Meyer Wilson

Recovering Losses Caused By Investment Misconduct

The SEC Cracks Down on Penny-Stock Fraud

A "pump and dump scheme" is a form of stock fraud that involves artificially inflating the price of an owned stock through false and misleading positive statements in order for the promoter to sell its cheaply purchase stock at a higher price. Once the schemers sell their overvalued shares, the price falls and investors lose their money. Fraudsters frequently use this ploy with small companies – known as penny stocks. While promoting stocks is legal, U.S. securities law prohibits market manipulation. The Securities and Exchange Commission ("SEC") routinely sanctions promoters for buying cheap stock, hyping it to investors, then secretly selling their holdings.

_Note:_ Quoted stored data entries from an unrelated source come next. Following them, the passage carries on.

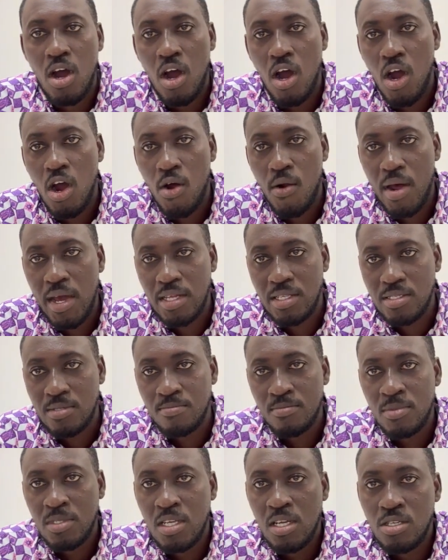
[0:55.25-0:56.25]
All right,
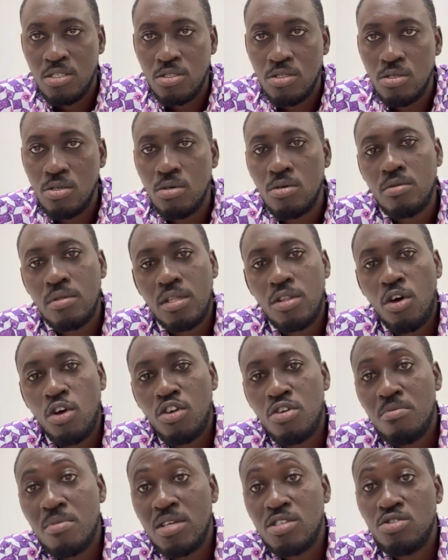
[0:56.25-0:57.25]
so the
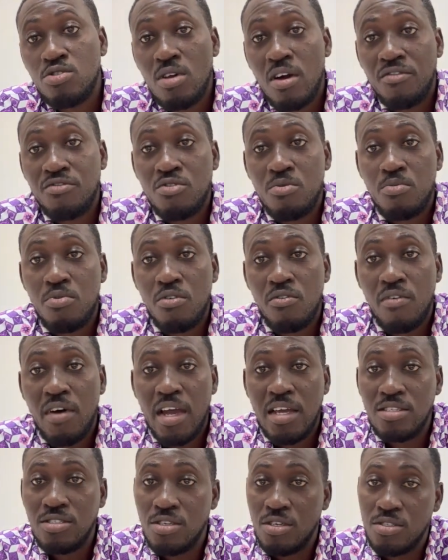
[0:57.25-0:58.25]
documents you have to
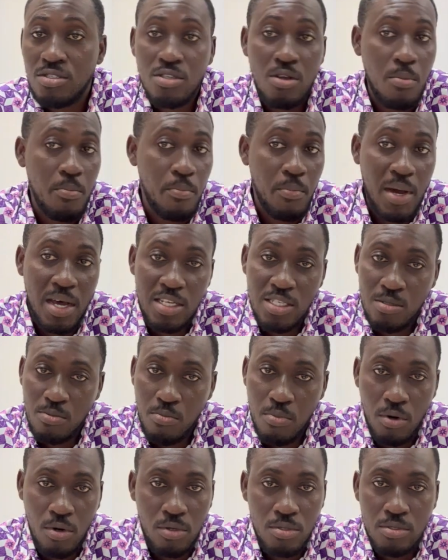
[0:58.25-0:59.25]
provide, just a
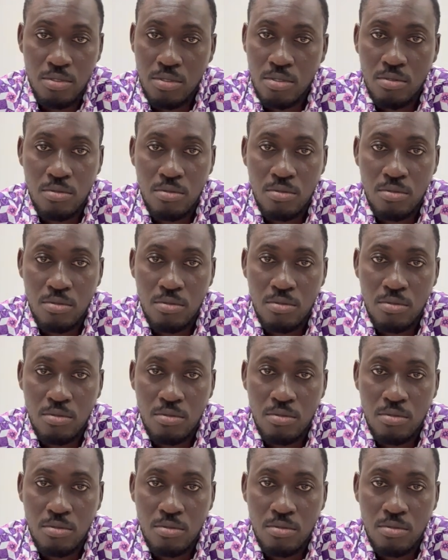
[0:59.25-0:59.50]
passport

The SEC began its latest crackdown on penny-stock fraud in 2010 and had sued 40 individuals and 24 companies as of August 2013, according to its website. In March, it filed a lawsuit against the operator of one of the largest penny stock websites, AwesomePennyStocks. The lawsuit seeks to hold John Babikian liable for his use his website and an email list to tout a coal company's stock while dumping his own shares. The SEC alleged that Bibikian sold off his 1.3 million shares in the company 90 minutes after sending material to investors hyping the stock's rise. According to the SEC, Babikian made approximately 1.9 million in ill-gotten gains. You can read the complaint here.

Pump and dump schemes carry a number of recognizable warning signs. Fraudsters frequently use large-scale email pushes to lure in potential victims. Many of these emails tout a company's stock—typically small companies—through false and/or misleading statements. The false claims could also be made on social media sites, bulletin boards, and chat rooms. Often the promoters will claim to have inside information about an imminent development, or to use a foolproof system to pick stocks.

Subject lines and short messages are designed to lure investors into buying the stock—all with the goal of creating a run-up in price. The Financial Industry Regulatory Authority ("FINRA") and the SEC's Office of Investor Education and Advocacy have one message for investors: "Don't fall for these scams. They are the inbox equivalent of a boiler room sales operation, hounding investors with potentially false information about a company. When it comes to pump-and-dump spam, the smartest play is the easiest. Just hit the delete key." You can read the FINRA Investor alert here.